_What is being asked_
I would like every record below transcribed exactly as it is.
[Provided records Boundary: Start]
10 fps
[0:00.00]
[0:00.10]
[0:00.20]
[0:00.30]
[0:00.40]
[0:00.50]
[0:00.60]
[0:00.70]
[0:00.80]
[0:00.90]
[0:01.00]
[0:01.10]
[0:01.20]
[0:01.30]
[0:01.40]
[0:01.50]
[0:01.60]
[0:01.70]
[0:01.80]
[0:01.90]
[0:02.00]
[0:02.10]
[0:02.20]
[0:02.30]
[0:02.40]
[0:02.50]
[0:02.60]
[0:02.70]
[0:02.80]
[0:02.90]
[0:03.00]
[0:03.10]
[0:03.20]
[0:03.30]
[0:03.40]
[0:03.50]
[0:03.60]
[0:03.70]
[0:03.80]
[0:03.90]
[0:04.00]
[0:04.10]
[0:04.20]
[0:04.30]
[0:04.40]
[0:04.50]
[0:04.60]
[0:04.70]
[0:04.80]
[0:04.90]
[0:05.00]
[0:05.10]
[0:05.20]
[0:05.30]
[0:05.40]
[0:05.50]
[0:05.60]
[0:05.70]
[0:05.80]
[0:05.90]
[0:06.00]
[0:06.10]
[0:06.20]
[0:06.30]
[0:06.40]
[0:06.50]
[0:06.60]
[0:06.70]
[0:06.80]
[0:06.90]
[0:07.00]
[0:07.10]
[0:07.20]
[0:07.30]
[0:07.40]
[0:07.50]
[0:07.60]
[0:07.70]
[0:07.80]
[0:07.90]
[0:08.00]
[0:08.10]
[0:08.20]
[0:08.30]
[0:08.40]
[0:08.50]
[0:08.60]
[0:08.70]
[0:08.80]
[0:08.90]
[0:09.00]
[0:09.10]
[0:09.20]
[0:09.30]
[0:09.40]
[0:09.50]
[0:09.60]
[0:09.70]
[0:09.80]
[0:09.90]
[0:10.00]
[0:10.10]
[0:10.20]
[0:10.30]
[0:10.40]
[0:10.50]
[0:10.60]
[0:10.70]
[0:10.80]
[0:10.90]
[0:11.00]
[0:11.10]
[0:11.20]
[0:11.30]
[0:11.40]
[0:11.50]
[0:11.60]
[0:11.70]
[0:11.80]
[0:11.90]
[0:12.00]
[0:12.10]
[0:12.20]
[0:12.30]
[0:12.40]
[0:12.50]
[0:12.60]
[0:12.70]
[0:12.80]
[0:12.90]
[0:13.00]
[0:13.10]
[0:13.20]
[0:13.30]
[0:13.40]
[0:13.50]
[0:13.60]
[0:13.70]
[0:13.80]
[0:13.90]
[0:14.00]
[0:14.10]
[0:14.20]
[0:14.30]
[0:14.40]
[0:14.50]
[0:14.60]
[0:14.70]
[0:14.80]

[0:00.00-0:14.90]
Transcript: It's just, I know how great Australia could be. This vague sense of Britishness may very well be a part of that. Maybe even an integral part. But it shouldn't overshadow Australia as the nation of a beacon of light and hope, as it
[Provided records Boundary: End]
_Answer to this exercise_
10 fps
[0:00.00]
[0:00.10]
[0:00.20]
[0:00.30]
[0:00.40]
[0:00.50]
[0:00.60]
[0:00.70]
[0:00.80]
[0:00.90]
[0:01.00]
[0:01.10]
[0:01.20]
[0:01.30]
[0:01.40]
[0:01.50]
[0:01.60]
[0:01.70]
[0:01.80]
[0:01.90]
[0:02.00]
[0:02.10]
[0:02.20]
[0:02.30]
[0:02.40]
[0:02.50]
[0:02.60]
[0:02.70]
[0:02.80]
[0:02.90]
[0:03.00]
[0:03.10]
[0:03.20]
[0:03.30]
[0:03.40]
[0:03.50]
[0:03.60]
[0:03.70]
[0:03.80]
[0:03.90]
[0:04.00]
[0:04.10]
[0:04.20]
[0:04.30]
[0:04.40]
[0:04.50]
[0:04.60]
[0:04.70]
[0:04.80]
[0:04.90]
[0:05.00]
[0:05.10]
[0:05.20]
[0:05.30]
[0:05.40]
[0:05.50]
[0:05.60]
[0:05.70]
[0:05.80]
[0:05.90]
[0:06.00]
[0:06.10]
[0:06.20]
[0:06.30]
[0:06.40]
[0:06.50]
[0:06.60]
[0:06.70]
[0:06.80]
[0:06.90]
[0:07.00]
[0:07.10]
[0:07.20]
[0:07.30]
[0:07.40]
[0:07.50]
[0:07.60]
[0:07.70]
[0:07.80]
[0:07.90]
[0:08.00]
[0:08.10]
[0:08.20]
[0:08.30]
[0:08.40]
[0:08.50]
[0:08.60]
[0:08.70]
[0:08.80]
[0:08.90]
[0:09.00]
[0:09.10]
[0:09.20]
[0:09.30]
[0:09.40]
[0:09.50]
[0:09.60]
[0:09.70]
[0:09.80]
[0:09.90]
[0:10.00]
[0:10.10]
[0:10.20]
[0:10.30]
[0:10.40]
[0:10.50]
[0:10.60]
[0:10.70]
[0:10.80]
[0:10.90]
[0:11.00]
[0:11.10]
[0:11.20]
[0:11.30]
[0:11.40]
[0:11.50]
[0:11.60]
[0:11.70]
[0:11.80]
[0:11.90]
[0:12.00]
[0:12.10]
[0:12.20]
[0:12.30]
[0:12.40]
[0:12.50]
[0:12.60]
[0:12.70]
[0:12.80]
[0:12.90]
[0:13.00]
[0:13.10]
[0:13.20]
[0:13.30]
[0:13.40]
[0:13.50]
[0:13.60]
[0:13.70]
[0:13.80]
[0:13.90]
[0:14.00]
[0:14.10]
[0:14.20]
[0:14.30]
[0:14.40]
[0:14.50]
[0:14.60]
[0:14.70]
[0:14.80]

[0:00.00-0:14.90]
Transcript: It's just, I know how great Australia could be. This vague sense of Britishness may very well be a part of that. Maybe even an integral part. But it shouldn't overshadow Australia as the nation of a beacon of light and hope, as it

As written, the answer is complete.